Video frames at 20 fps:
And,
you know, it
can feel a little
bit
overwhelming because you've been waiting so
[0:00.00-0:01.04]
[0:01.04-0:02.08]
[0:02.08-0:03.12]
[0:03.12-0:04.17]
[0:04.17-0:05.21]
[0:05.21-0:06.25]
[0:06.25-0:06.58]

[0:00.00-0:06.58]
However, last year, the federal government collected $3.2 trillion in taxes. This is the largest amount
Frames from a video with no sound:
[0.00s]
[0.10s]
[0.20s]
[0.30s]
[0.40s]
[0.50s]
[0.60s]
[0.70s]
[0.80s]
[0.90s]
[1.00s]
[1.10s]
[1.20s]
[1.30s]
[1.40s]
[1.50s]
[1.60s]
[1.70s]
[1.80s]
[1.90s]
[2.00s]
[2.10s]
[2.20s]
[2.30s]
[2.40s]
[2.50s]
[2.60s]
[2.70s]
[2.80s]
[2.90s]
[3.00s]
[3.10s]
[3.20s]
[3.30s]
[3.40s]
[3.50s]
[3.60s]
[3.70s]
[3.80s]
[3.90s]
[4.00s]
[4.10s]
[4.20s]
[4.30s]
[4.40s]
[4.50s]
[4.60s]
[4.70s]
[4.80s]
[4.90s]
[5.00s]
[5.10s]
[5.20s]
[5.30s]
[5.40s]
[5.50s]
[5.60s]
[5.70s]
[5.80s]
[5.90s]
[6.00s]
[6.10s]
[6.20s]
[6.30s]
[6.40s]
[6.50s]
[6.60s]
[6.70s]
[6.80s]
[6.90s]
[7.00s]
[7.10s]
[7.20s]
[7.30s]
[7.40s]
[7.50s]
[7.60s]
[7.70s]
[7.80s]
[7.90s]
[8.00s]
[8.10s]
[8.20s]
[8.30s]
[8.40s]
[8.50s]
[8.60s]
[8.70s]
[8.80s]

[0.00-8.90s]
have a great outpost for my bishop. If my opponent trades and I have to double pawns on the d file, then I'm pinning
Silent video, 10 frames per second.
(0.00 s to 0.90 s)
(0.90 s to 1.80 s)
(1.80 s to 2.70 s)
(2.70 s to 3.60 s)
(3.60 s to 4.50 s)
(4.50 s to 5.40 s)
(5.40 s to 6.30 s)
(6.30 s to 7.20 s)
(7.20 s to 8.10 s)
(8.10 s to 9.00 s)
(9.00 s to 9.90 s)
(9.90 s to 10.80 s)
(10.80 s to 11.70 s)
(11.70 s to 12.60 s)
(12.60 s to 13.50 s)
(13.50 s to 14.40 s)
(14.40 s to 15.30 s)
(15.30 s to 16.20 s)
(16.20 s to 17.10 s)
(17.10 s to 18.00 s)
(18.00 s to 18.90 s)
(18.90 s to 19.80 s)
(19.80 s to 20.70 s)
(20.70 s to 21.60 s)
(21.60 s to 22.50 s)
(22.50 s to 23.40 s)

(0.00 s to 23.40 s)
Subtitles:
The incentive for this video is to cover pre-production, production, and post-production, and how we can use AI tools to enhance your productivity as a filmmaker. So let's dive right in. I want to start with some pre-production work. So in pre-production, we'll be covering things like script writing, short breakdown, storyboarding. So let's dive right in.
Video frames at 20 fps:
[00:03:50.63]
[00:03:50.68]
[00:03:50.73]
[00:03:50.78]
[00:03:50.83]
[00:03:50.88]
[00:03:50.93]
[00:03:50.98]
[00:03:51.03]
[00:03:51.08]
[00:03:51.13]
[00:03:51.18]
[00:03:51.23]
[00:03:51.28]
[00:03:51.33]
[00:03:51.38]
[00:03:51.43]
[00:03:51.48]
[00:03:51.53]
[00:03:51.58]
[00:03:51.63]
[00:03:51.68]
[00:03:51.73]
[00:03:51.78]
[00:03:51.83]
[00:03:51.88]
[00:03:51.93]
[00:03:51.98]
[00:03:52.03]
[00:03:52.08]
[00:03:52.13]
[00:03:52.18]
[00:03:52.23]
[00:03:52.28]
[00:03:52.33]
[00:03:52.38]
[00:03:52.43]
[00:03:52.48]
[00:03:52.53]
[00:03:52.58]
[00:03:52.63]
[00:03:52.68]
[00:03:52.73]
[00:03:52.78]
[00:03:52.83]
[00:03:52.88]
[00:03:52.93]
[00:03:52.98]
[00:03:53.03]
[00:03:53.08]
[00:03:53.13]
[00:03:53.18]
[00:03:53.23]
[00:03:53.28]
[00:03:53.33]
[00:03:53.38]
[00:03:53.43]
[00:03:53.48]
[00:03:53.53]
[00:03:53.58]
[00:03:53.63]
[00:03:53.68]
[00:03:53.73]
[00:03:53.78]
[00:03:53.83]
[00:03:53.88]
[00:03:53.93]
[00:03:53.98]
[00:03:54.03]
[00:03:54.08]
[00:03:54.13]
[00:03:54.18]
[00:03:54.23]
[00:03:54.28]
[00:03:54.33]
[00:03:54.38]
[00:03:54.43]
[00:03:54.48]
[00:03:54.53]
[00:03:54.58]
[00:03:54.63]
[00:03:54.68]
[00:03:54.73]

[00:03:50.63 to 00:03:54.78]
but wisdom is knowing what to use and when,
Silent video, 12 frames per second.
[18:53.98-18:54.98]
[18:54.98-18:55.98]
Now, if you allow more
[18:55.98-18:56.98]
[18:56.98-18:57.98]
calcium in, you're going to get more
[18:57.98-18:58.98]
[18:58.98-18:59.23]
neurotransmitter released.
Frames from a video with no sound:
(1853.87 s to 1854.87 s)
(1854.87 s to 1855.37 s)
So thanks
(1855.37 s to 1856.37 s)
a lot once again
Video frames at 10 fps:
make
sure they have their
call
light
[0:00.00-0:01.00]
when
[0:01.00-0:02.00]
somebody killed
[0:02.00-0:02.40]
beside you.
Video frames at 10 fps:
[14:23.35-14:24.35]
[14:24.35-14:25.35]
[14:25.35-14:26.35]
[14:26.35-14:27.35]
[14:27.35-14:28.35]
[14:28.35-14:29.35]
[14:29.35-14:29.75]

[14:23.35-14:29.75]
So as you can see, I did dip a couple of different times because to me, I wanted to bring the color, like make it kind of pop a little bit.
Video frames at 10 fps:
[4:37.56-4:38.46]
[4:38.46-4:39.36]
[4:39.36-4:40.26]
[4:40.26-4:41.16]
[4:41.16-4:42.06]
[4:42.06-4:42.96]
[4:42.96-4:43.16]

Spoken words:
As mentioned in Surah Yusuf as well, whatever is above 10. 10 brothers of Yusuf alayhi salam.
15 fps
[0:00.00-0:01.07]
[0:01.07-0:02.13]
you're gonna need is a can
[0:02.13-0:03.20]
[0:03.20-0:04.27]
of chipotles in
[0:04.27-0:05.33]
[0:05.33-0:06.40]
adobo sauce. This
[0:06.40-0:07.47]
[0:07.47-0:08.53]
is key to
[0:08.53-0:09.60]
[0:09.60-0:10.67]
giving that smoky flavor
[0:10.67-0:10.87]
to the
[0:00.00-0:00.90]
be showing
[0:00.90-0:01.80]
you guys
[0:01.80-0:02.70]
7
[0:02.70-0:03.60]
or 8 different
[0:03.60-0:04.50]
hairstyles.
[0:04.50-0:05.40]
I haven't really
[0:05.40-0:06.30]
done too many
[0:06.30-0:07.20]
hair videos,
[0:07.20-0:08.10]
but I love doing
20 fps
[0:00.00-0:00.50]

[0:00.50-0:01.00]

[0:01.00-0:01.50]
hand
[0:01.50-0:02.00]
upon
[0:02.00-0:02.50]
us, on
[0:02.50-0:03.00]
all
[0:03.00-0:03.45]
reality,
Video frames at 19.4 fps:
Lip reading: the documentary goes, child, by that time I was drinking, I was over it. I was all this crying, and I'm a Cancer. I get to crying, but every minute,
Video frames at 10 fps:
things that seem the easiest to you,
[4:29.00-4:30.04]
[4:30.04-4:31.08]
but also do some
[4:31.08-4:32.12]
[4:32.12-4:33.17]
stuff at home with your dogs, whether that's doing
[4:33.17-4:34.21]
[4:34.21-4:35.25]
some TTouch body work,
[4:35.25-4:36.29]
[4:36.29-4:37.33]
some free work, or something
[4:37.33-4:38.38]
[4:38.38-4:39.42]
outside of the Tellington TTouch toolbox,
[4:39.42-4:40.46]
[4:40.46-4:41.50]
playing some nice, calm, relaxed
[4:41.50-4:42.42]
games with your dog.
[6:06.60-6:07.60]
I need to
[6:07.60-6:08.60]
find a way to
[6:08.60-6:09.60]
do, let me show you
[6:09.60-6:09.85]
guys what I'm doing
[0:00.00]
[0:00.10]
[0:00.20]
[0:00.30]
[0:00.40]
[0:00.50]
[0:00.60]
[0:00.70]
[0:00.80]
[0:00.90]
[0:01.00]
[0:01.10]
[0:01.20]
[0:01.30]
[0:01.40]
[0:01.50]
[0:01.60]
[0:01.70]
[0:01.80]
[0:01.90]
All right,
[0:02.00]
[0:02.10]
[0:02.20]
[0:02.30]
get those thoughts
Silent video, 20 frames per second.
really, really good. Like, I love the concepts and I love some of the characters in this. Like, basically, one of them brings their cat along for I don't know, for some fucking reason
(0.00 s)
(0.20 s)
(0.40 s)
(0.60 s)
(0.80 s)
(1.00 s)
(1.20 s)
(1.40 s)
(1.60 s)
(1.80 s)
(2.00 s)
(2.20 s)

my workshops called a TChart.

_ _ _ _

WORK ORDER:
Look above for the line containing "[0:06.25-0:06.58]" and the line containing "[00:03:51.58]". Transcribe both, with the lines between them, exactly.

EXERCISE RESULT:
[0:06.25-0:06.58]

[0:00.00-0:06.58]
However, last year, the federal government collected $3.2 trillion in taxes. This is the largest amount
Frames from a video with no sound:
[0.00s]
[0.10s]
[0.20s]
[0.30s]
[0.40s]
[0.50s]
[0.60s]
[0.70s]
[0.80s]
[0.90s]
[1.00s]
[1.10s]
[1.20s]
[1.30s]
[1.40s]
[1.50s]
[1.60s]
[1.70s]
[1.80s]
[1.90s]
[2.00s]
[2.10s]
[2.20s]
[2.30s]
[2.40s]
[2.50s]
[2.60s]
[2.70s]
[2.80s]
[2.90s]
[3.00s]
[3.10s]
[3.20s]
[3.30s]
[3.40s]
[3.50s]
[3.60s]
[3.70s]
[3.80s]
[3.90s]
[4.00s]
[4.10s]
[4.20s]
[4.30s]
[4.40s]
[4.50s]
[4.60s]
[4.70s]
[4.80s]
[4.90s]
[5.00s]
[5.10s]
[5.20s]
[5.30s]
[5.40s]
[5.50s]
[5.60s]
[5.70s]
[5.80s]
[5.90s]
[6.00s]
[6.10s]
[6.20s]
[6.30s]
[6.40s]
[6.50s]
[6.60s]
[6.70s]
[6.80s]
[6.90s]
[7.00s]
[7.10s]
[7.20s]
[7.30s]
[7.40s]
[7.50s]
[7.60s]
[7.70s]
[7.80s]
[7.90s]
[8.00s]
[8.10s]
[8.20s]
[8.30s]
[8.40s]
[8.50s]
[8.60s]
[8.70s]
[8.80s]

[0.00-8.90s]
have a great outpost for my bishop. If my opponent trades and I have to double pawns on the d file, then I'm pinning
Silent video, 10 frames per second.
(0.00 s to 0.90 s)
(0.90 s to 1.80 s)
(1.80 s to 2.70 s)
(2.70 s to 3.60 s)
(3.60 s to 4.50 s)
(4.50 s to 5.40 s)
(5.40 s to 6.30 s)
(6.30 s to 7.20 s)
(7.20 s to 8.10 s)
(8.10 s to 9.00 s)
(9.00 s to 9.90 s)
(9.90 s to 10.80 s)
(10.80 s to 11.70 s)
(11.70 s to 12.60 s)
(12.60 s to 13.50 s)
(13.50 s to 14.40 s)
(14.40 s to 15.30 s)
(15.30 s to 16.20 s)
(16.20 s to 17.10 s)
(17.10 s to 18.00 s)
(18.00 s to 18.90 s)
(18.90 s to 19.80 s)
(19.80 s to 20.70 s)
(20.70 s to 21.60 s)
(21.60 s to 22.50 s)
(22.50 s to 23.40 s)

(0.00 s to 23.40 s)
Subtitles:
The incentive for this video is to cover pre-production, production, and post-production, and how we can use AI tools to enhance your productivity as a filmmaker. So let's dive right in. I want to start with some pre-production work. So in pre-production, we'll be covering things like script writing, short breakdown, storyboarding. So let's dive right in.
Video frames at 20 fps:
[00:03:50.63]
[00:03:50.68]
[00:03:50.73]
[00:03:50.78]
[00:03:50.83]
[00:03:50.88]
[00:03:50.93]
[00:03:50.98]
[00:03:51.03]
[00:03:51.08]
[00:03:51.13]
[00:03:51.18]
[00:03:51.23]
[00:03:51.28]
[00:03:51.33]
[00:03:51.38]
[00:03:51.43]
[00:03:51.48]
[00:03:51.53]
[00:03:51.58]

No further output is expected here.